Problem: Please give back all the records exactly, but keep the pictures out.

Recorded information Block Start

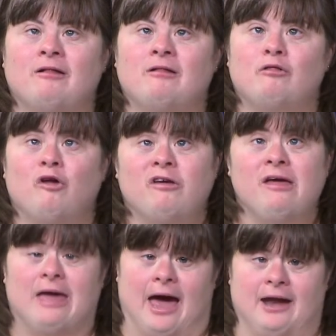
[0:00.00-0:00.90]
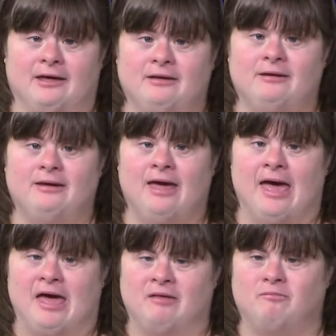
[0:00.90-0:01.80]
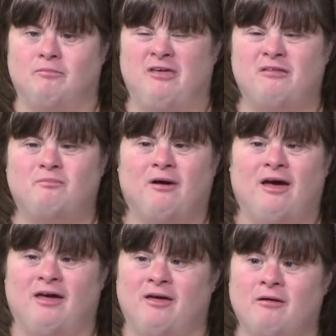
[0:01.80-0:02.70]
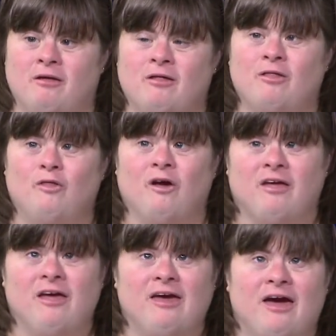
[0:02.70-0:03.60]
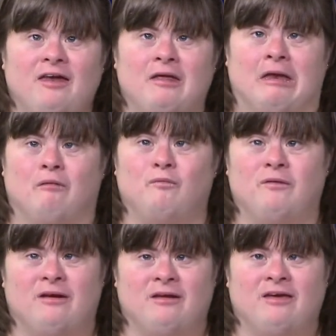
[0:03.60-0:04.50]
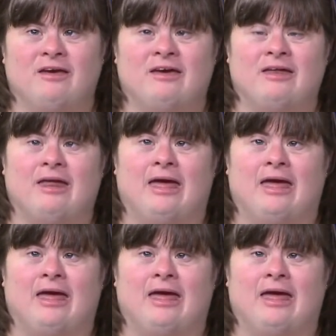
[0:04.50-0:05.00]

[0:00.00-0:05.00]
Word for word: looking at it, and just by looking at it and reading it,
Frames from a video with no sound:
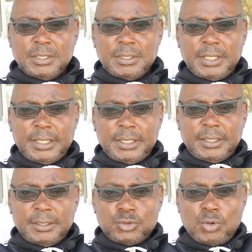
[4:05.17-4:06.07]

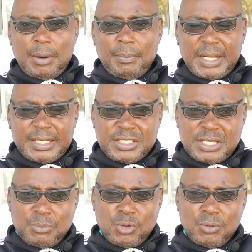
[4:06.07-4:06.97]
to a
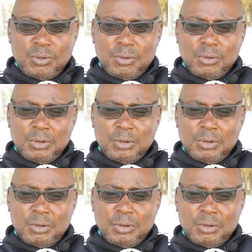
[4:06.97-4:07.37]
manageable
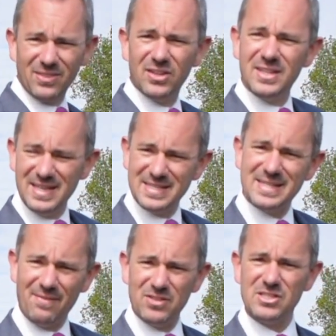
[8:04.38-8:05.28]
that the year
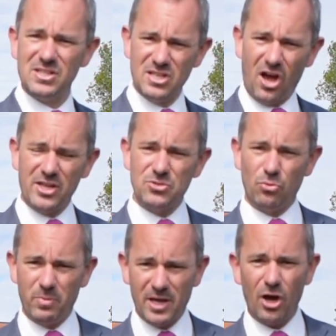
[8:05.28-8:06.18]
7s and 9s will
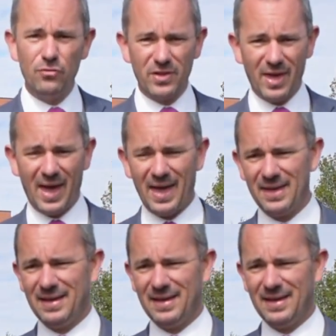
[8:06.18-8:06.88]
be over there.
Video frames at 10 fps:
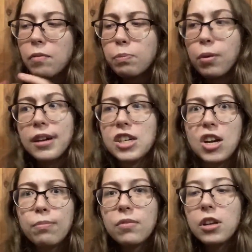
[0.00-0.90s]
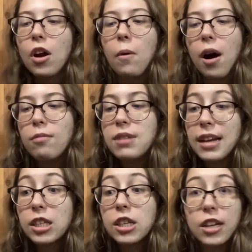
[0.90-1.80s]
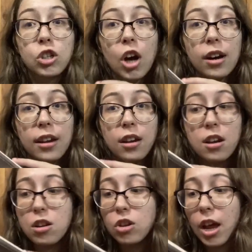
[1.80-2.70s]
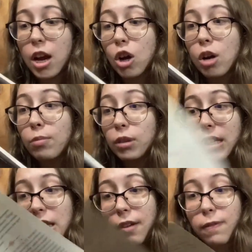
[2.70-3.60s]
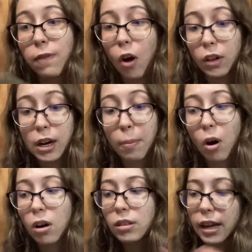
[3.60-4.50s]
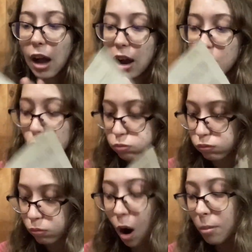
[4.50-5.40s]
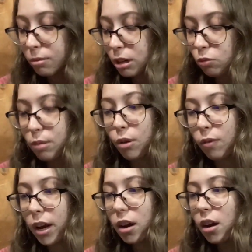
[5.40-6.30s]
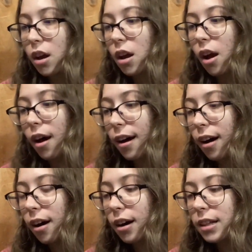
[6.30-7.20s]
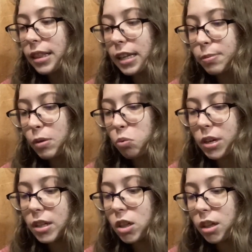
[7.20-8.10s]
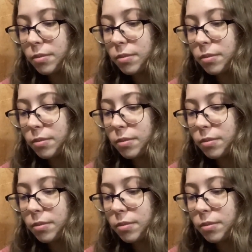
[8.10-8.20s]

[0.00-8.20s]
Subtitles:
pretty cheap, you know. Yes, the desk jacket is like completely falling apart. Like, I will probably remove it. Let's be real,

Recorded information Block End

Response to this exercise:
[0:00.00-0:00.90]
[0:00.90-0:01.80]
[0:01.80-0:02.70]
[0:02.70-0:03.60]
[0:03.60-0:04.50]
[0:04.50-0:05.00]

[0:00.00-0:05.00]
Word for word: looking at it, and just by looking at it and reading it,
Frames from a video with no sound:
[4:05.17-4:06.07]

[4:06.07-4:06.97]
to a
[4:06.97-4:07.37]
manageable
[8:04.38-8:05.28]
that the year
[8:05.28-8:06.18]
7s and 9s will
[8:06.18-8:06.88]
be over there.
Video frames at 10 fps:
[0.00-0.90s]
[0.90-1.80s]
[1.80-2.70s]
[2.70-3.60s]
[3.60-4.50s]
[4.50-5.40s]
[5.40-6.30s]
[6.30-7.20s]
[7.20-8.10s]
[8.10-8.20s]

[0.00-8.20s]
Subtitles:
pretty cheap, you know. Yes, the desk jacket is like completely falling apart. Like, I will probably remove it. Let's be real,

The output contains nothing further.